DE NOTRE CORRESPONDANT
PARMI SEPT-CENT DIX patients atteints de cancer du poumon incurable, 69 % d’entre eux ignorent que la chimiothérapie qui leur est donnée est à visée palliative, c’est-à-dire qu’elle ne les guérira pas, selon une étude de JC Weeks et coll publiée en 2012… Le droit de savoir n’est-il pourtant pas un droit fondamental des patients en fin de vie ? D’un autre côté, en l’absence de définition précise de ce qu’est une maladie au stade terminal, en révélant un pronostic fatal à son malade, le médecin n’induit-il pas une souffrance inutile ?
Le "yes".
L.J. Blackhall, de l’Université de Virginie (États-Unis), souligne qu’il n’existe pas de consensus, chez les médecins de soins palliatifs, sur ce que l’on met sous le terme de « stade terminal ». Doit-on se référer au nombre de mois restant à vivre - ce qui est impossible à prédire de manière individuelle ? Parlera-t-on de phase finale d’une maladie à partir du moment où les fonctions biologiques déclinent ? Ou seulement quand les patients sont rivés au lit, inconscients ? Le flou règne… Dans ces conditions, la notion de choix du patient - entre traitements qui prolongent la survie et thérapies de confort - n’est-elle pas biaisée ? Plutôt que d’apprendre qu’ils sont en phase terminale (en supposant qu’on soit d’accord sur ce que cela signifie), les patients veulent savoir ce que la médecine peut ou ne peut pas faire pour eux, affirme le médecin américain.
Le "no".
Ce n’est pas l’avis de E. Collis et K.E. Sleeman, du King’s College londonien.

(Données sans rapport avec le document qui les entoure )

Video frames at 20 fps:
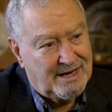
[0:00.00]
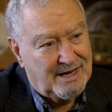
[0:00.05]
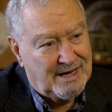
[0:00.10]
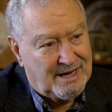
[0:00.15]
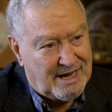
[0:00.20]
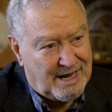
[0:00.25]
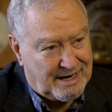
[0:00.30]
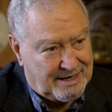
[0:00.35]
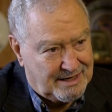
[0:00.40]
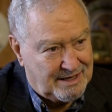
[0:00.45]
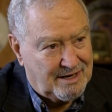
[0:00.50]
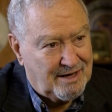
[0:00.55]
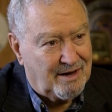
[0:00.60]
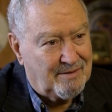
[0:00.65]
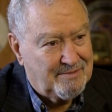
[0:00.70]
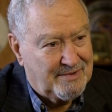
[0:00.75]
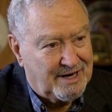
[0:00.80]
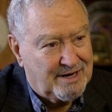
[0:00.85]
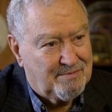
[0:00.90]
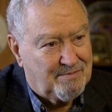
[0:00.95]

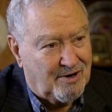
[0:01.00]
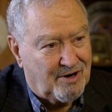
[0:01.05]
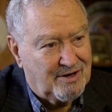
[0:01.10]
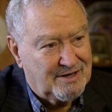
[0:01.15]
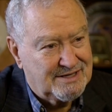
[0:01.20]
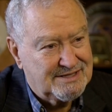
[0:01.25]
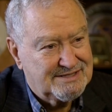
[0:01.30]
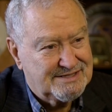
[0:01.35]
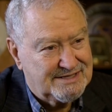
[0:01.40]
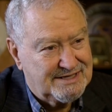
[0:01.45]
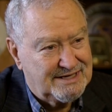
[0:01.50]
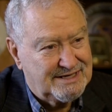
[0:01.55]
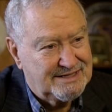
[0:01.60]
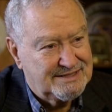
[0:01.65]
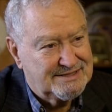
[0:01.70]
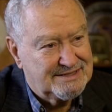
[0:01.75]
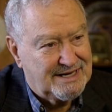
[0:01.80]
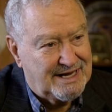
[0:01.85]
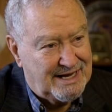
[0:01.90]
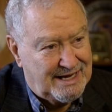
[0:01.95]
economic
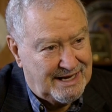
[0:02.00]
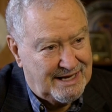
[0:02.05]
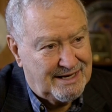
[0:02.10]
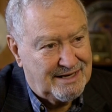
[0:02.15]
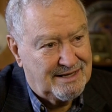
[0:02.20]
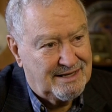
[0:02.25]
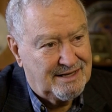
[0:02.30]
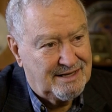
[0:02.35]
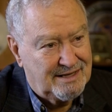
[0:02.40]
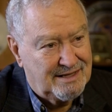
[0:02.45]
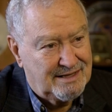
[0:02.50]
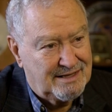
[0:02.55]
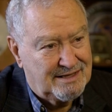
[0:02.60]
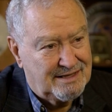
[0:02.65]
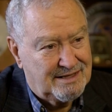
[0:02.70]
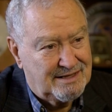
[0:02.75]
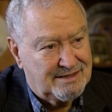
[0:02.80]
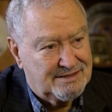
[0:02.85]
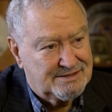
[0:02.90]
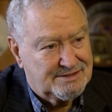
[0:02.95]
policies and
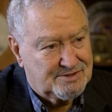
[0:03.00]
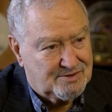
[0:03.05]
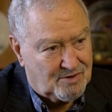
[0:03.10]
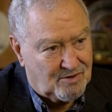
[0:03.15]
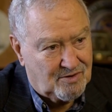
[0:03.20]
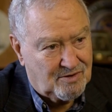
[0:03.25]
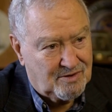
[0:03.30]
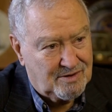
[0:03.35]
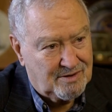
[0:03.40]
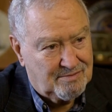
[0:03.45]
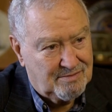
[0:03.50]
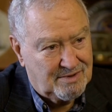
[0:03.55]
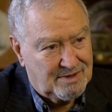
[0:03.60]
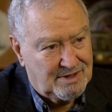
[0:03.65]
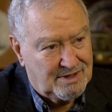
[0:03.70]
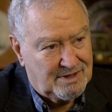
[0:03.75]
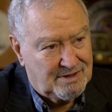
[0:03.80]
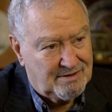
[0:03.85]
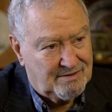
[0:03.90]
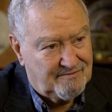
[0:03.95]
the
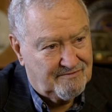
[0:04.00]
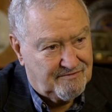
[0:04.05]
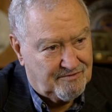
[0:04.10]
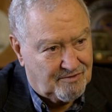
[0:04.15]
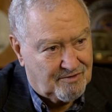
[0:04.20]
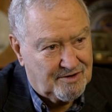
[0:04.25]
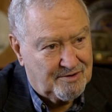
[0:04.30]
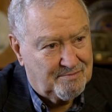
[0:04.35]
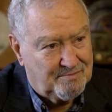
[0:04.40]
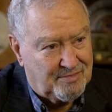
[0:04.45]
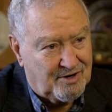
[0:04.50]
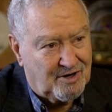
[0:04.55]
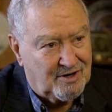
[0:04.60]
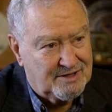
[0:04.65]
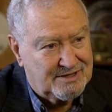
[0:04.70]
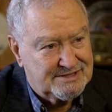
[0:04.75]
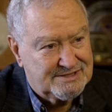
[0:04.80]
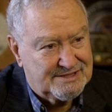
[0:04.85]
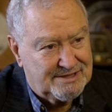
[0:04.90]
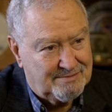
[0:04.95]
strong foreign
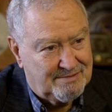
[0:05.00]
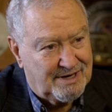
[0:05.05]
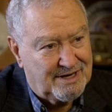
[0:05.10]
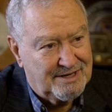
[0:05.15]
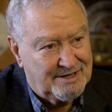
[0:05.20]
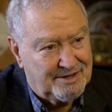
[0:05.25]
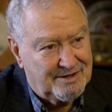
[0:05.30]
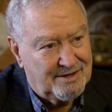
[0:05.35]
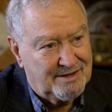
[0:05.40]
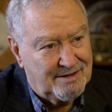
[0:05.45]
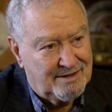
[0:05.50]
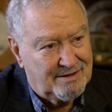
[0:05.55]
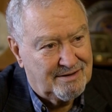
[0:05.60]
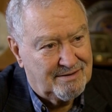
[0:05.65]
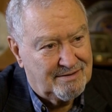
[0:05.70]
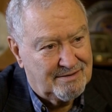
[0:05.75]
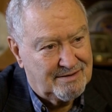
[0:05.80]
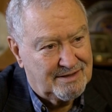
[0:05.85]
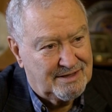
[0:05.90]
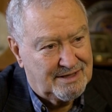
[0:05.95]
policy by
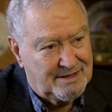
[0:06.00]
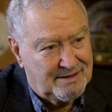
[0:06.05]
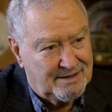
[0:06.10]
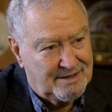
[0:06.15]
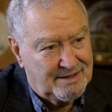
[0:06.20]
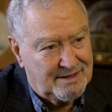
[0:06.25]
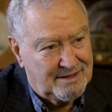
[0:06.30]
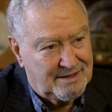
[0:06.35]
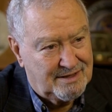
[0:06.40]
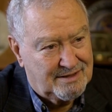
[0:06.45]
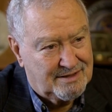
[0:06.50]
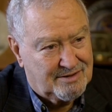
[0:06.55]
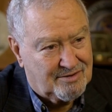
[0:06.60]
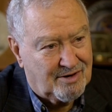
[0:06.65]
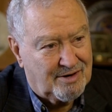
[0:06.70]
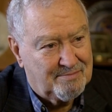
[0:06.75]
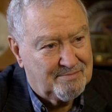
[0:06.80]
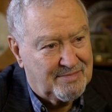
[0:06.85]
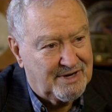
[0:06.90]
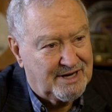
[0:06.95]
the Trump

Elles rappellent d’abord que la capacité de décision d’un malade en fin de vie concerne un ensemble de choix qui débordent largement l’orientation thérapeutique adoptée. L’information du patient sur la gravité de sa maladie (après s’être assuré, bien sûr, qu’il souhaite « savoir la vérité ») est au cœur d’une série de décisions importantes (financières, choix de tutelle, procurations,...).
La dissimulation anxiogène.
En Angleterre, le General Medical Council (équivalent britannique du Conseil de l’Ordre) estime que les patients en phase terminale devraient être mis au courant du pronostic, sauf si cette information risque de leur être trop pénible à supporter. Mais la manière dont on communique « la vérité » au patient est évidemment essentielle. Elle doit en particulier se faire dans le respect des croyances et de la culture de ce dernier et, si possible, inclure une série d’entretiens étalés dans le temps afin de donner à chacun le temps d’intégrer cette information à son propre rythme.
Parfois, c’est l’entourage qui demande que l’on ne dise rien à leur parent atteint de maladie incurable. Mais le GMC est clair sur ce point : personne ne peut décider à la place d’un malade à la conscience intacte quelle information il souhaite (ou refuse) de recevoir. En outre, la situation où un médecin s’entend avec l’entourage pour ne pas dire la vérité au patient risque d’être anxiogène pour ce dernier et, dès lors, compliquer le travail de deuil ultérieur de la famille.
1) Leslie J Blackhall. Do patients need to know they are terminally ill ? No. BMJ (2013). Publié en ligne.
2) Emily Collis et Katherine E Sleeman. Do patients need to know they are terminally ill ? Yes. BMJ (2013). Publié en ligne.